◆ **What is expected**: Reproduce the listing below word for word and exclude any picture.

------ Dataset records ------

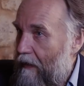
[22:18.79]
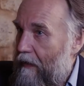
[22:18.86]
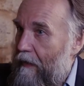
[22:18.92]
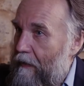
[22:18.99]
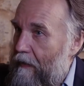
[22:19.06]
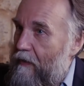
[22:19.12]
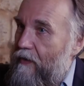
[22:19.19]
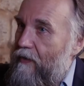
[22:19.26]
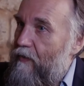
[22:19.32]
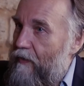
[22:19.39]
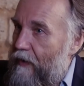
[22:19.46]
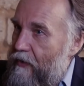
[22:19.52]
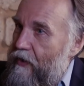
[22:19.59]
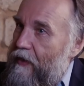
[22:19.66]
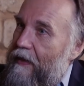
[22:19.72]
this
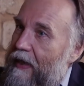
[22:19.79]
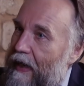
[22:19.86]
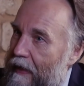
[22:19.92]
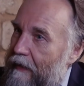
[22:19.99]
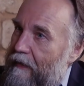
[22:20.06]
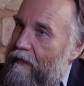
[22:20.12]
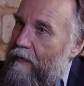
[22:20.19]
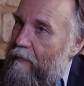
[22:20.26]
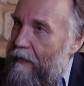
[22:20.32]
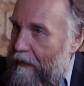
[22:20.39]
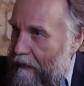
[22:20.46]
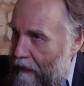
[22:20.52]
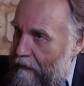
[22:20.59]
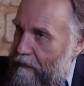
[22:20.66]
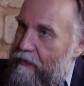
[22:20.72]
rationality,
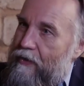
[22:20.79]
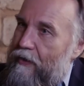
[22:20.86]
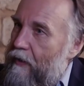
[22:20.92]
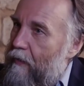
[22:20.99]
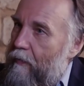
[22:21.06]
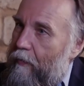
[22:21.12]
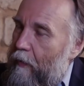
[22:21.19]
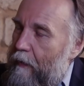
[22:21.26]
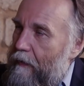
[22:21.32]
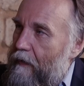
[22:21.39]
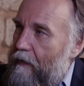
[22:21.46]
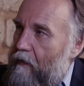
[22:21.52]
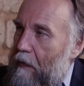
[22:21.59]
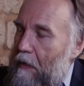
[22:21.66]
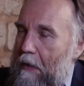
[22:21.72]
behind
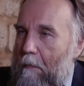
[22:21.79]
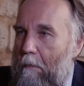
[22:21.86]
geopolitics,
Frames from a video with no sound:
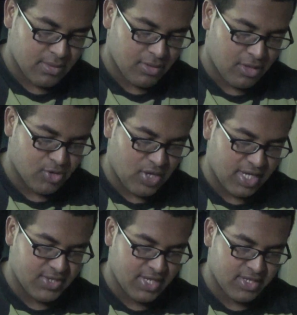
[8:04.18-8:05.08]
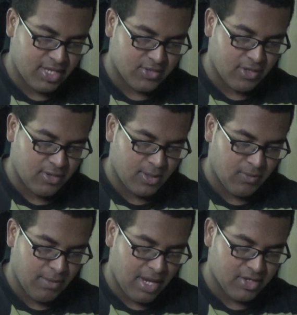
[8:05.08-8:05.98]
No, Dragon says, "That's good news.
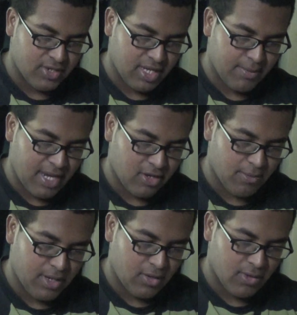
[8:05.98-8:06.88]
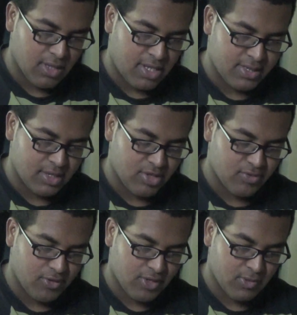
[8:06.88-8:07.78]
We managed to get back our men who were lost in
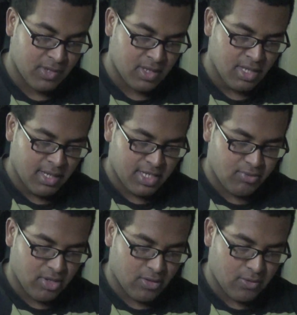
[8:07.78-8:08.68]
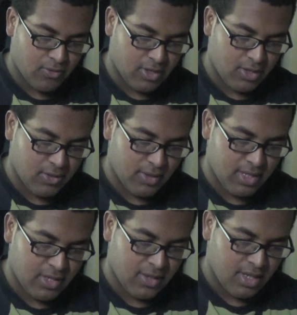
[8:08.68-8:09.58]
Dressrosa as well. It's pretty good work you're doing
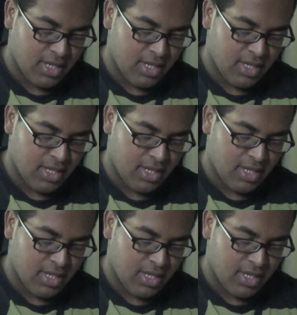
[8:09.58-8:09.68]
there."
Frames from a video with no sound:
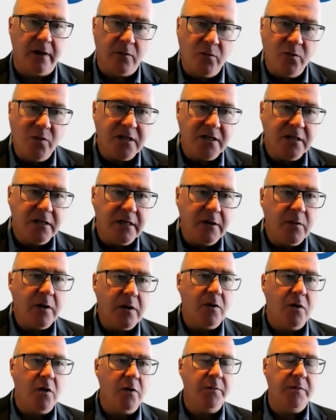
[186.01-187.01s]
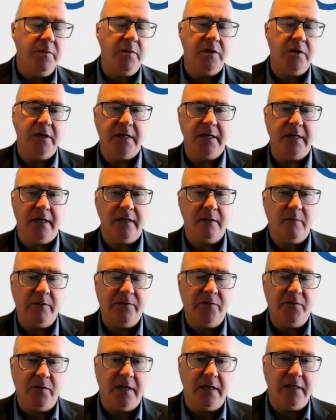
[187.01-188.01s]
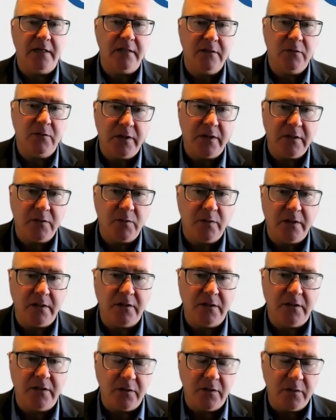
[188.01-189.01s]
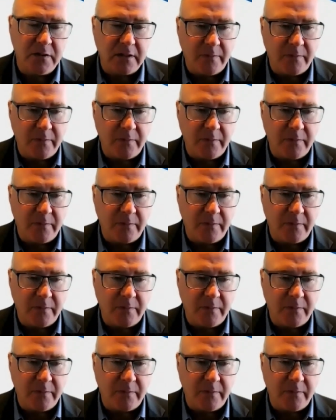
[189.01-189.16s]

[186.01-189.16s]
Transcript: Originally, we were hoping we are going to get there before the end of 2022.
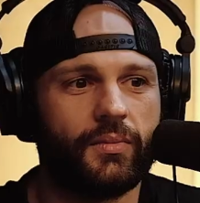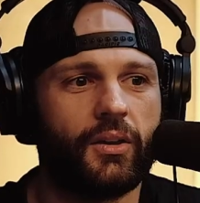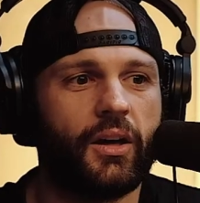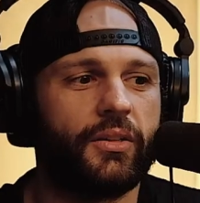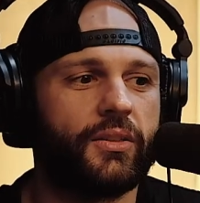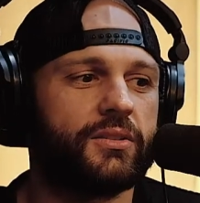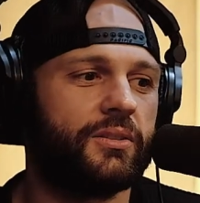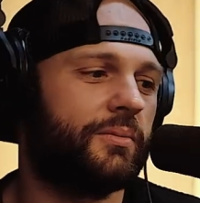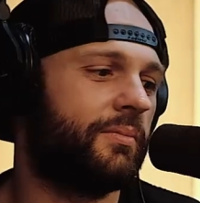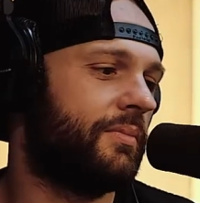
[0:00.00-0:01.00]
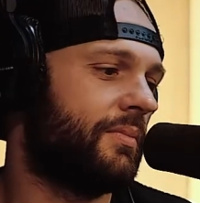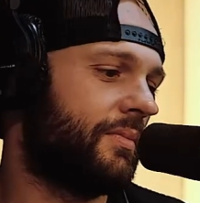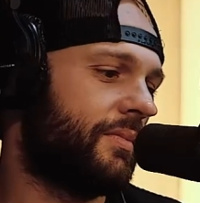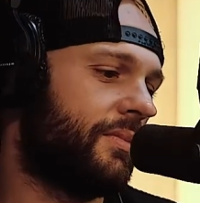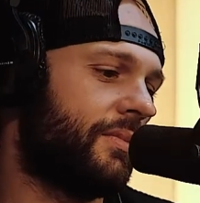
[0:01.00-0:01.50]
I think there's a
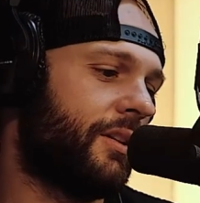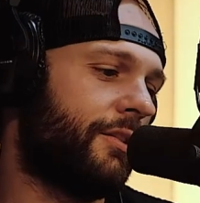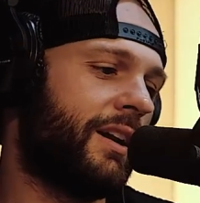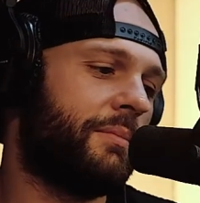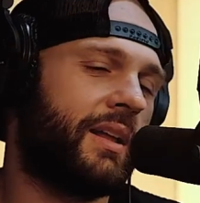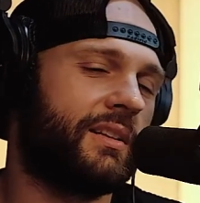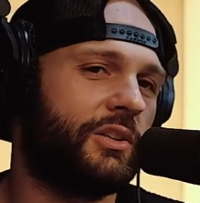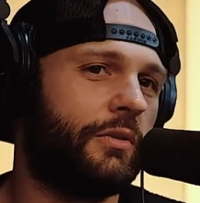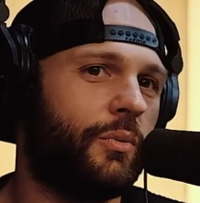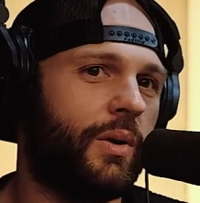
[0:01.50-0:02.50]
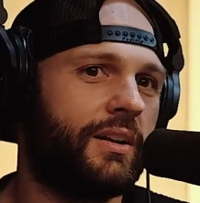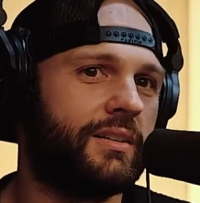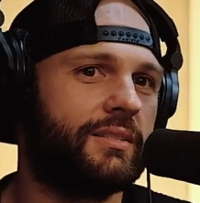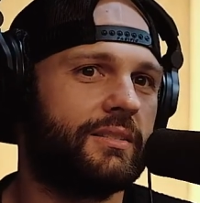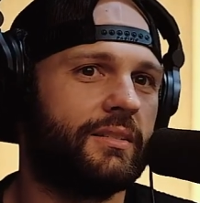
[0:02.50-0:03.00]
great amount of
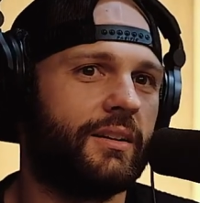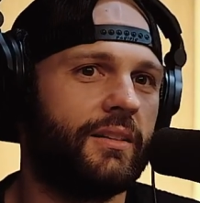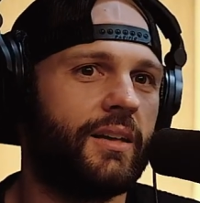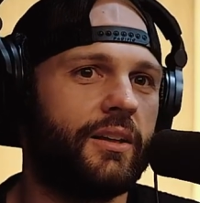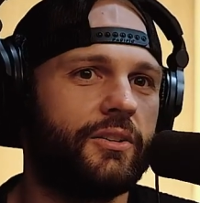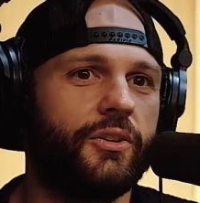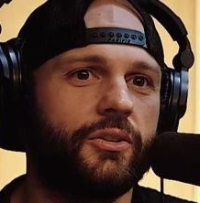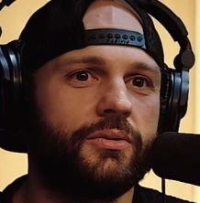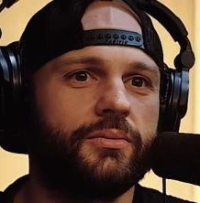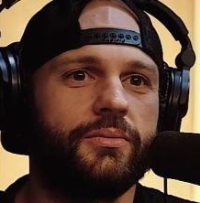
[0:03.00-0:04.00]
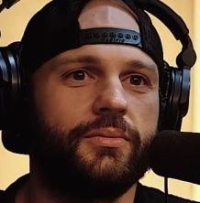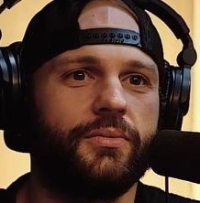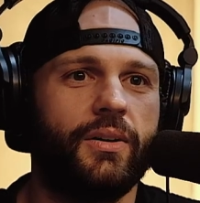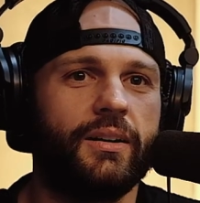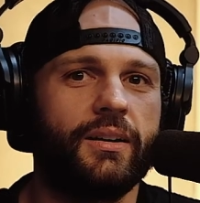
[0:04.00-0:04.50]
self-awareness in that,
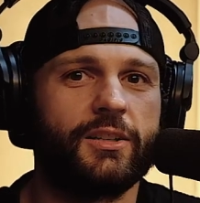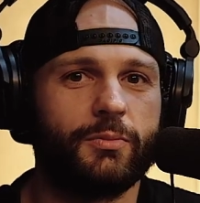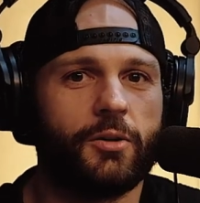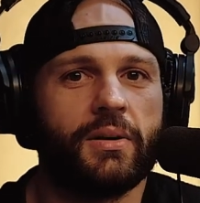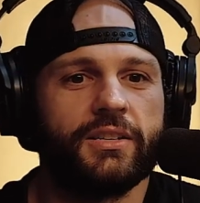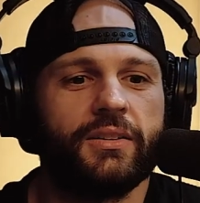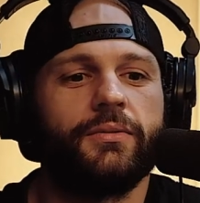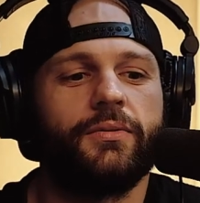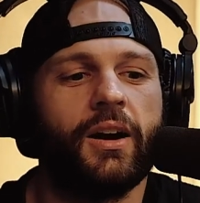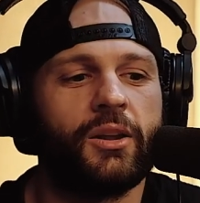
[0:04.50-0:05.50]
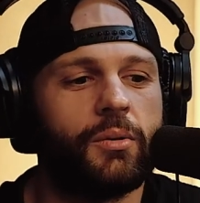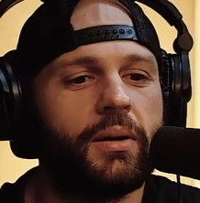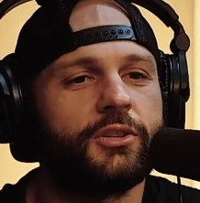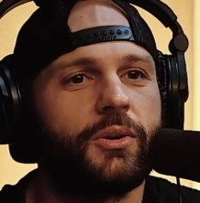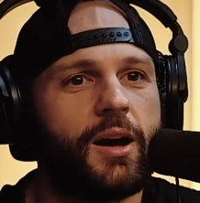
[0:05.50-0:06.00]
experimenting, finding what
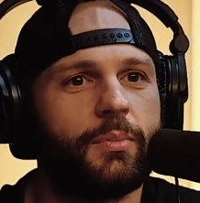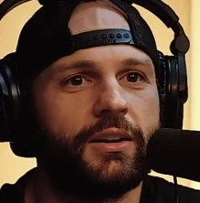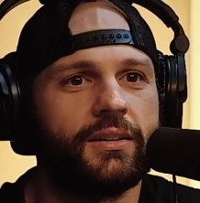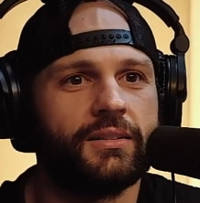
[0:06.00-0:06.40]
makes you happy.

------

◆ **Expected output**:
[22:18.79]
[22:18.86]
[22:18.92]
[22:18.99]
[22:19.06]
[22:19.12]
[22:19.19]
[22:19.26]
[22:19.32]
[22:19.39]
[22:19.46]
[22:19.52]
[22:19.59]
[22:19.66]
[22:19.72]
this
[22:19.79]
[22:19.86]
[22:19.92]
[22:19.99]
[22:20.06]
[22:20.12]
[22:20.19]
[22:20.26]
[22:20.32]
[22:20.39]
[22:20.46]
[22:20.52]
[22:20.59]
[22:20.66]
[22:20.72]
rationality,
[22:20.79]
[22:20.86]
[22:20.92]
[22:20.99]
[22:21.06]
[22:21.12]
[22:21.19]
[22:21.26]
[22:21.32]
[22:21.39]
[22:21.46]
[22:21.52]
[22:21.59]
[22:21.66]
[22:21.72]
behind
[22:21.79]
[22:21.86]
geopolitics,
Frames from a video with no sound:
[8:04.18-8:05.08]
[8:05.08-8:05.98]
No, Dragon says, "That's good news.
[8:05.98-8:06.88]
[8:06.88-8:07.78]
We managed to get back our men who were lost in
[8:07.78-8:08.68]
[8:08.68-8:09.58]
Dressrosa as well. It's pretty good work you're doing
[8:09.58-8:09.68]
there."
Frames from a video with no sound:
[186.01-187.01s]
[187.01-188.01s]
[188.01-189.01s]
[189.01-189.16s]

[186.01-189.16s]
Transcript: Originally, we were hoping we are going to get there before the end of 2022.
[0:00.00-0:01.00]
[0:01.00-0:01.50]
I think there's a
[0:01.50-0:02.50]
[0:02.50-0:03.00]
great amount of
[0:03.00-0:04.00]
[0:04.00-0:04.50]
self-awareness in that,
[0:04.50-0:05.50]
[0:05.50-0:06.00]
experimenting, finding what
[0:06.00-0:06.40]
makes you happy.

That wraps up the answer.